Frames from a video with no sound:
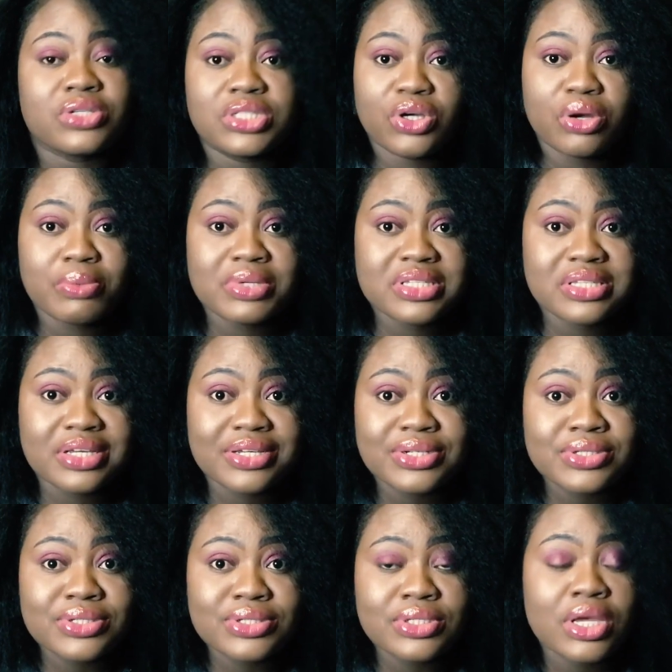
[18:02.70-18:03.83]
on the comment
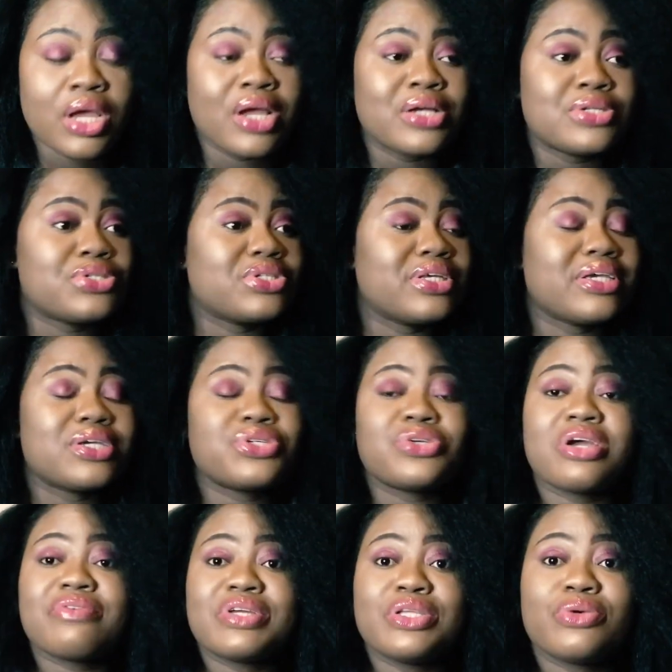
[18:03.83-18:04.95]
sections. Should in case you
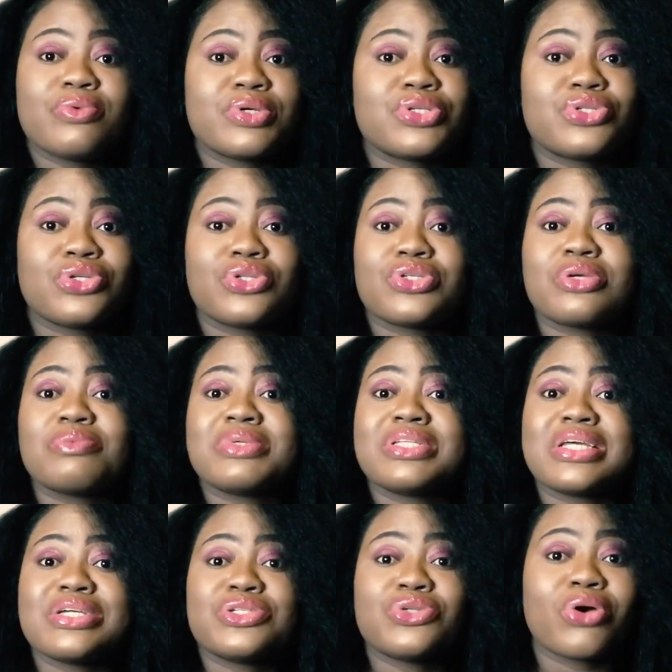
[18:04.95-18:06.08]
have any question or something
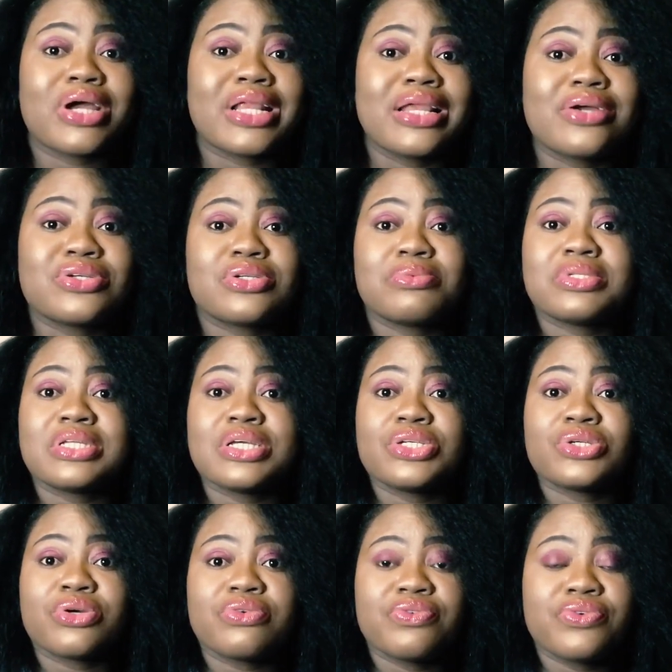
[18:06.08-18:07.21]
that is not clear or something that
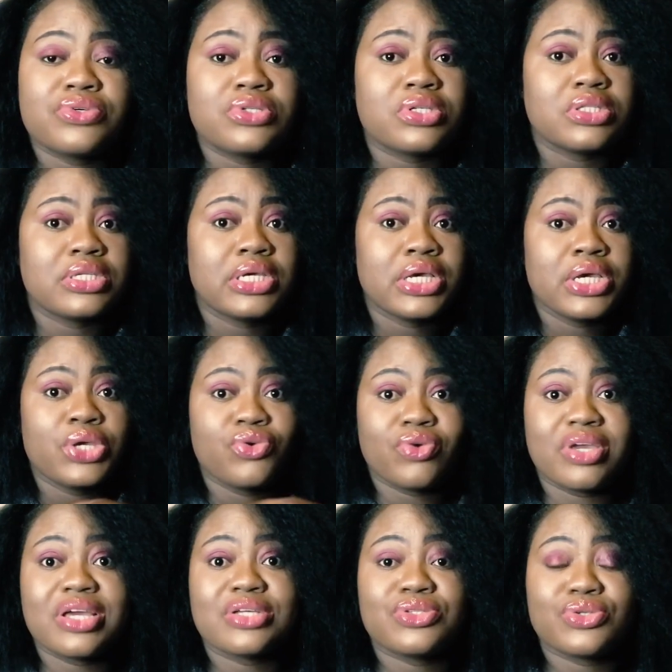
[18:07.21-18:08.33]
is confusing, you
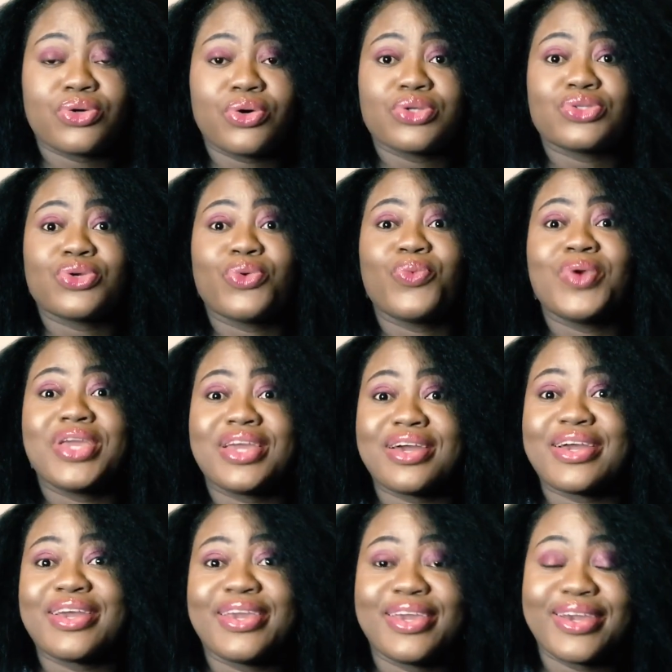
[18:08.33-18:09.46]
get to us. We
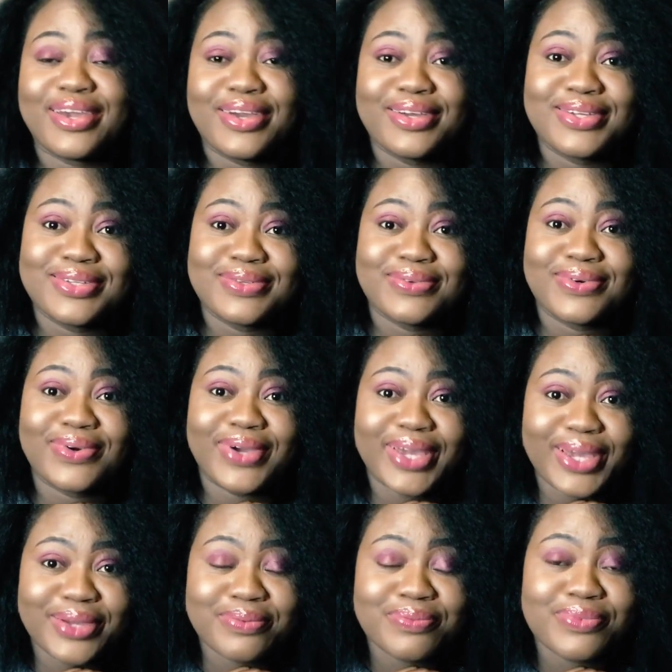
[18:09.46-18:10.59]
are here,
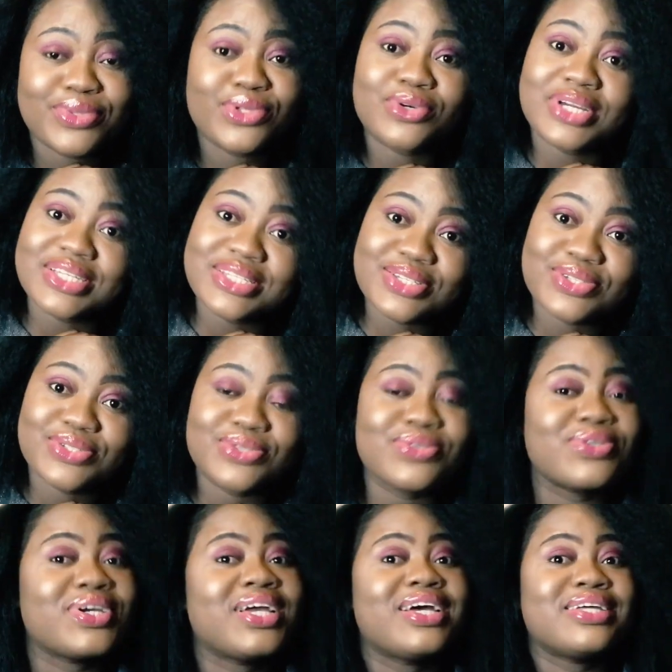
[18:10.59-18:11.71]
okay, to assist you
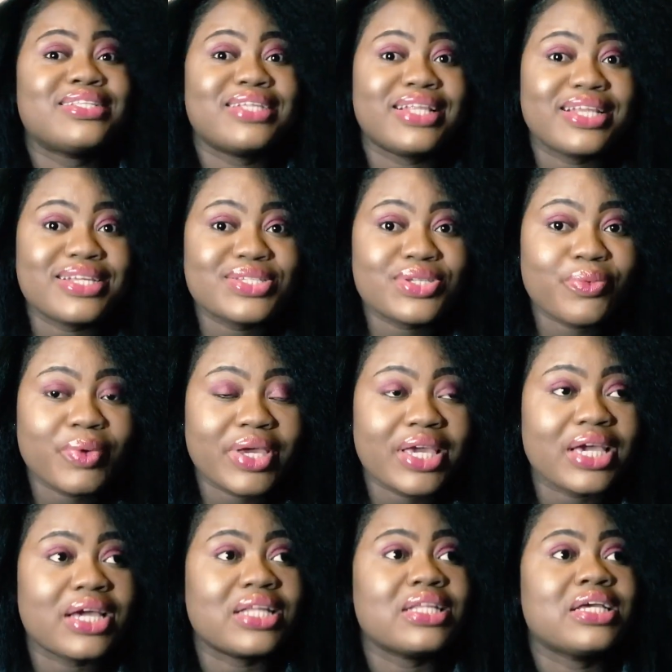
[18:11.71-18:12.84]
the little we can.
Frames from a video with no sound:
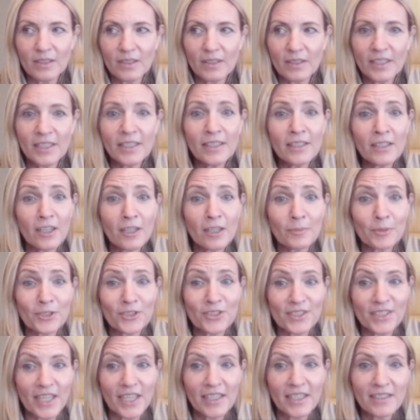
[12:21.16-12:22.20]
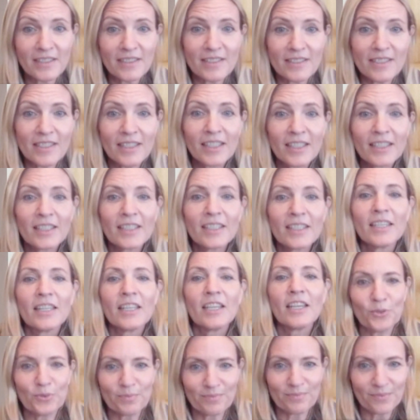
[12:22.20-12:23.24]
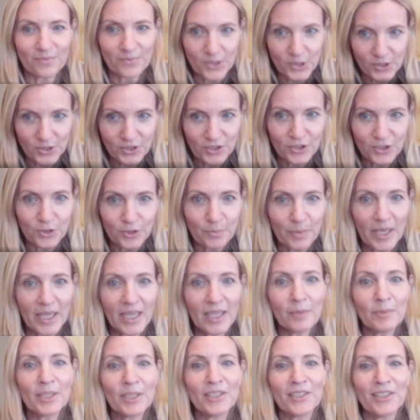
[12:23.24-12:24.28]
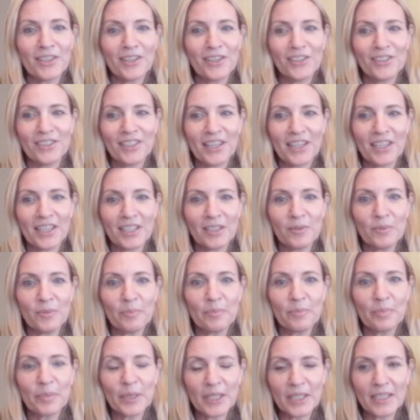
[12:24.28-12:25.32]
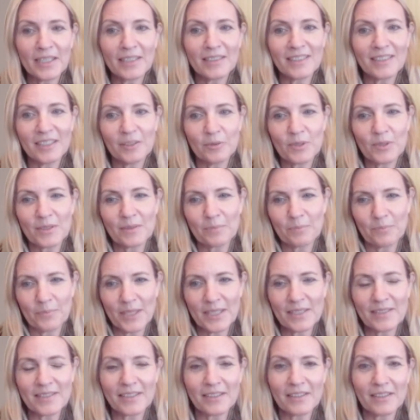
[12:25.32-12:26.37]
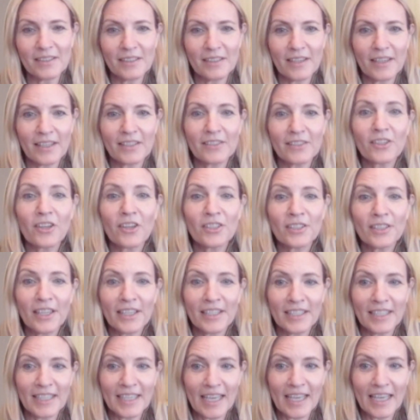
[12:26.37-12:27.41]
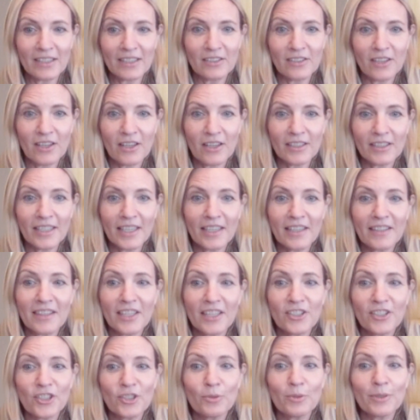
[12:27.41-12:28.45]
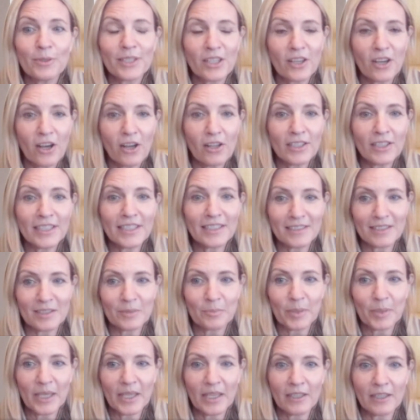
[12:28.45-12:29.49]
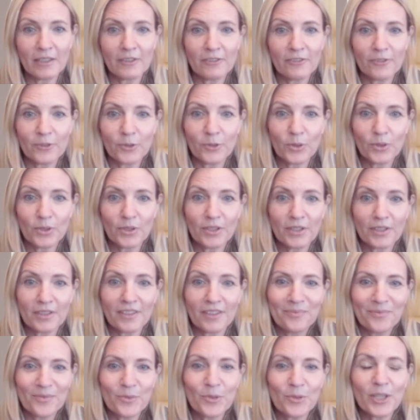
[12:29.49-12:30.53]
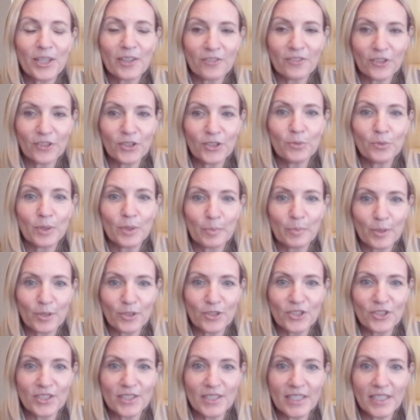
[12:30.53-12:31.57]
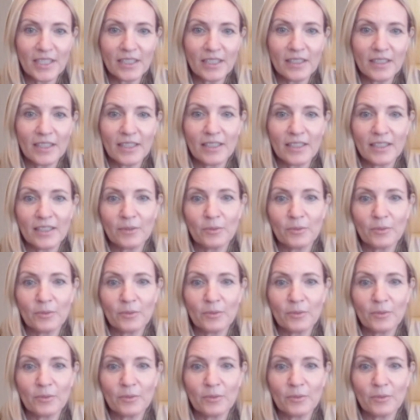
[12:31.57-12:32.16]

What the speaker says: e-commerce sites. Couldn't do payment online, but it was basically like an online catalog. And then you would call in to pay for whatever you were purchasing, and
........
> Work required: Using the entries above, transcribe every line from the line containing "[18:06.08-18:07.21]" through the line containing "[12:24.28-12:25.32]". Do not copy pictures.

> Solution:
[18:06.08-18:07.21]
that is not clear or something that
[18:07.21-18:08.33]
is confusing, you
[18:08.33-18:09.46]
get to us. We
[18:09.46-18:10.59]
are here,
[18:10.59-18:11.71]
okay, to assist you
[18:11.71-18:12.84]
the little we can.
Frames from a video with no sound:
[12:21.16-12:22.20]
[12:22.20-12:23.24]
[12:23.24-12:24.28]
[12:24.28-12:25.32]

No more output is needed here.